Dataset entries
- - -

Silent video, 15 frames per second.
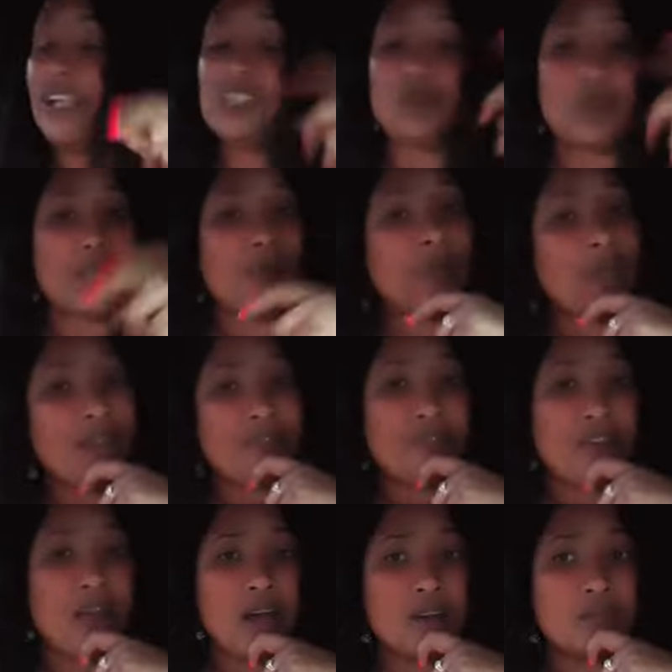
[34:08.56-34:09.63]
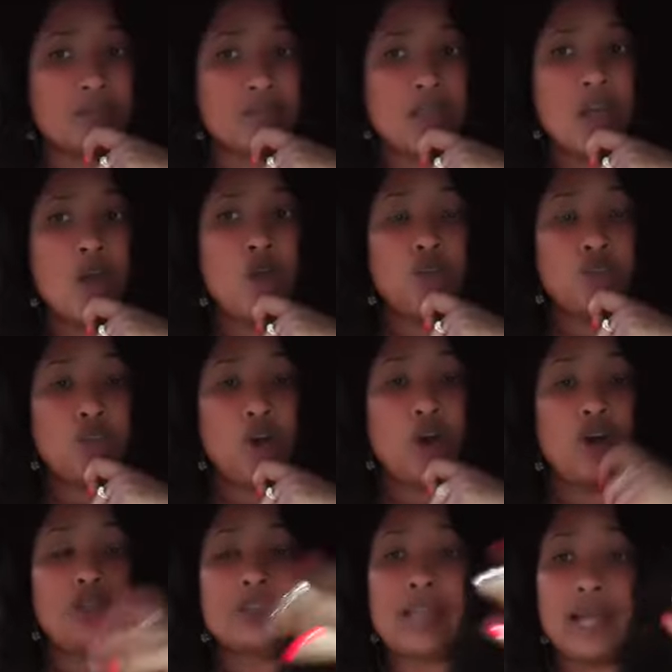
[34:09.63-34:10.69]
with a recovery house. So
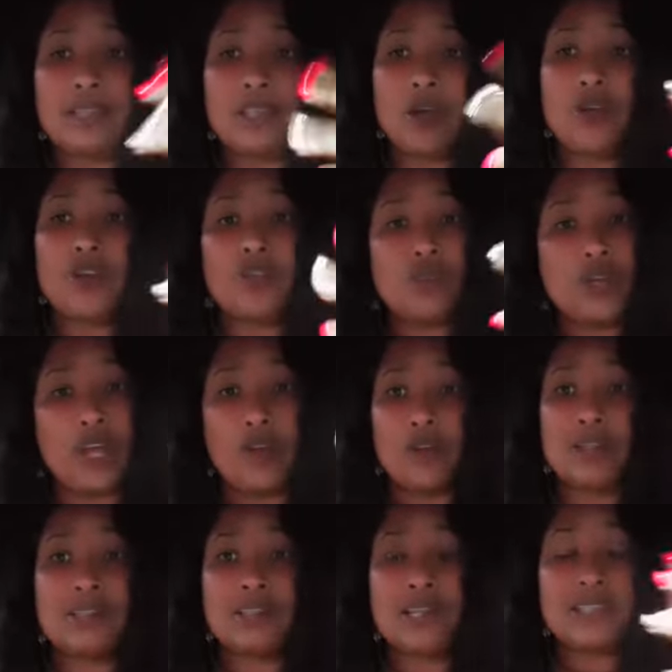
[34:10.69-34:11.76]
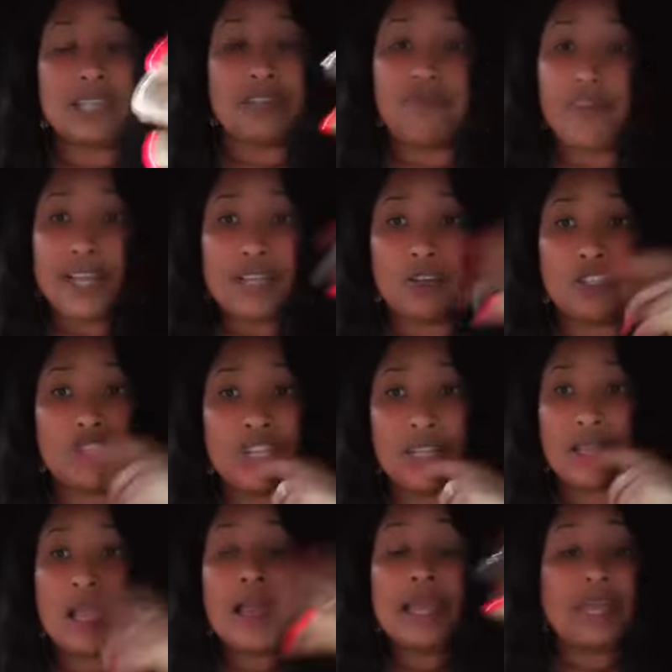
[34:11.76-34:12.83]
that's how you do your research and find out shit.
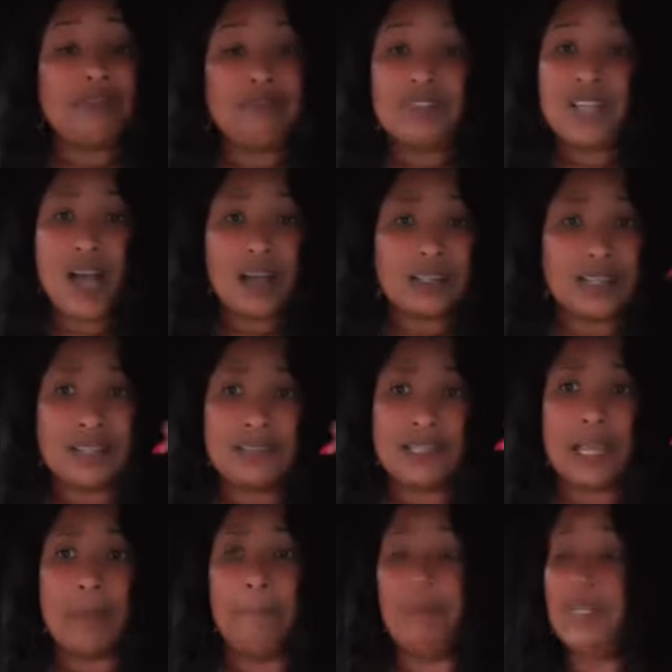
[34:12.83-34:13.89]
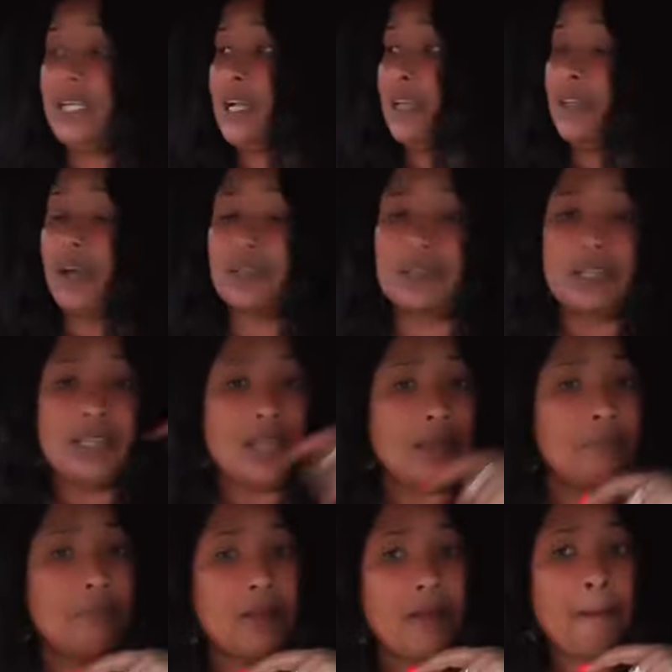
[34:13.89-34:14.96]
Even doctor's name, putting a doctor
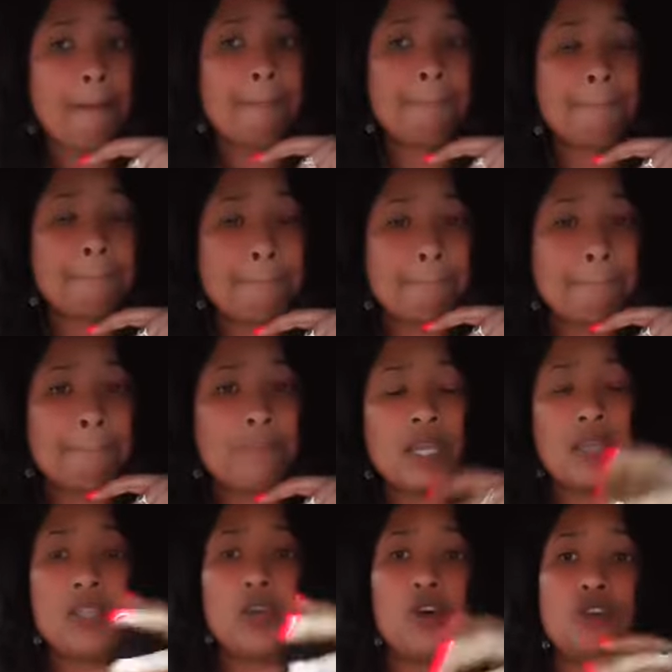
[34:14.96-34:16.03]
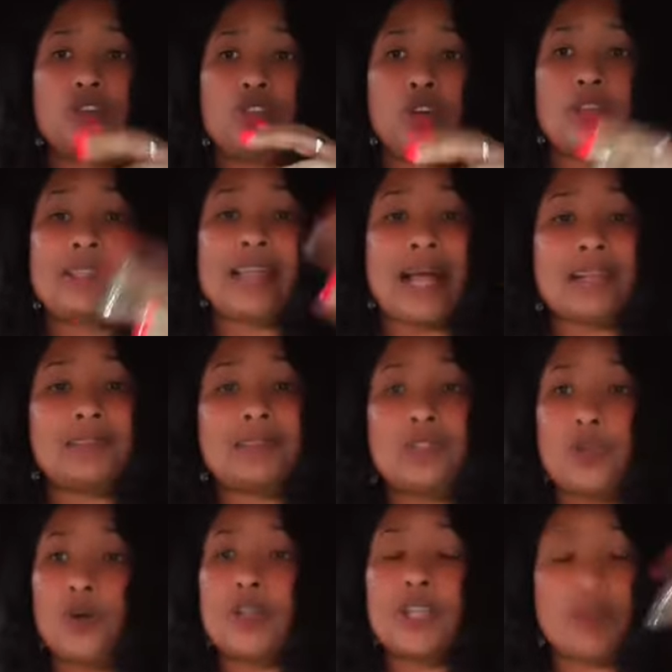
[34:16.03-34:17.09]
name. You know, so that's
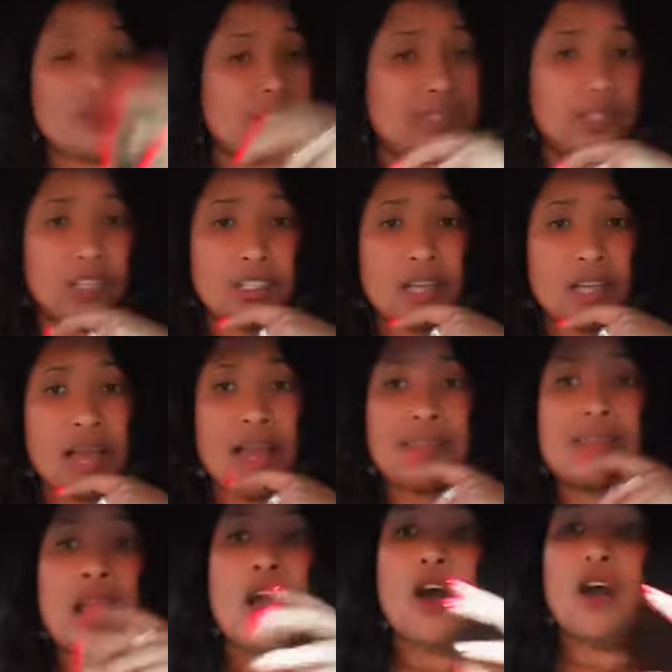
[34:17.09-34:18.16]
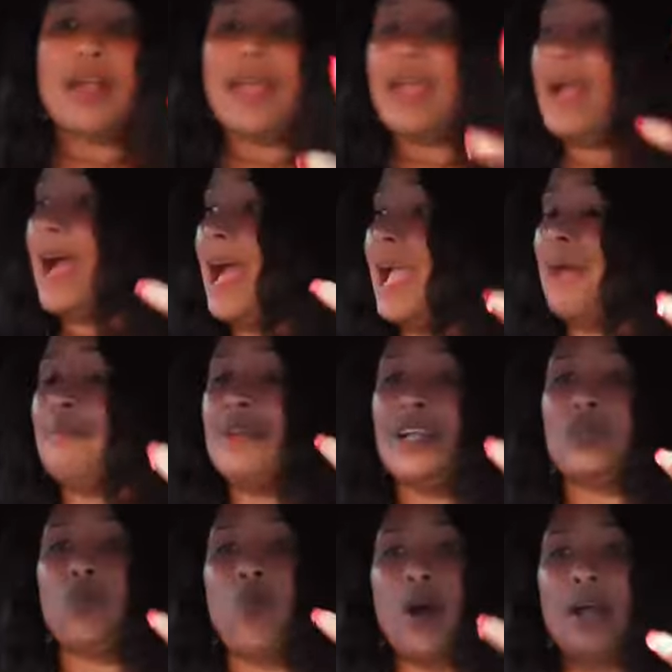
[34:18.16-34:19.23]
doing your research, guys. Okay, I am not
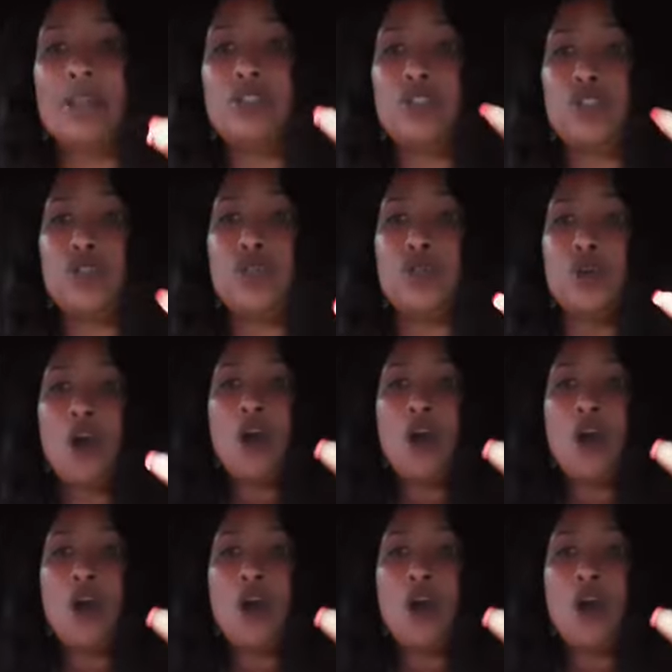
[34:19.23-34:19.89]
one to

- - -

→ **Exercise brief**:
Please set down every record exactly as it appears, leaving out the pictures.

→ **Answer to this exercise**:
Silent video, 15 frames per second.
[34:08.56-34:09.63]
[34:09.63-34:10.69]
with a recovery house. So
[34:10.69-34:11.76]
[34:11.76-34:12.83]
that's how you do your research and find out shit.
[34:12.83-34:13.89]
[34:13.89-34:14.96]
Even doctor's name, putting a doctor
[34:14.96-34:16.03]
[34:16.03-34:17.09]
name. You know, so that's
[34:17.09-34:18.16]
[34:18.16-34:19.23]
doing your research, guys. Okay, I am not
[34:19.23-34:19.89]
one to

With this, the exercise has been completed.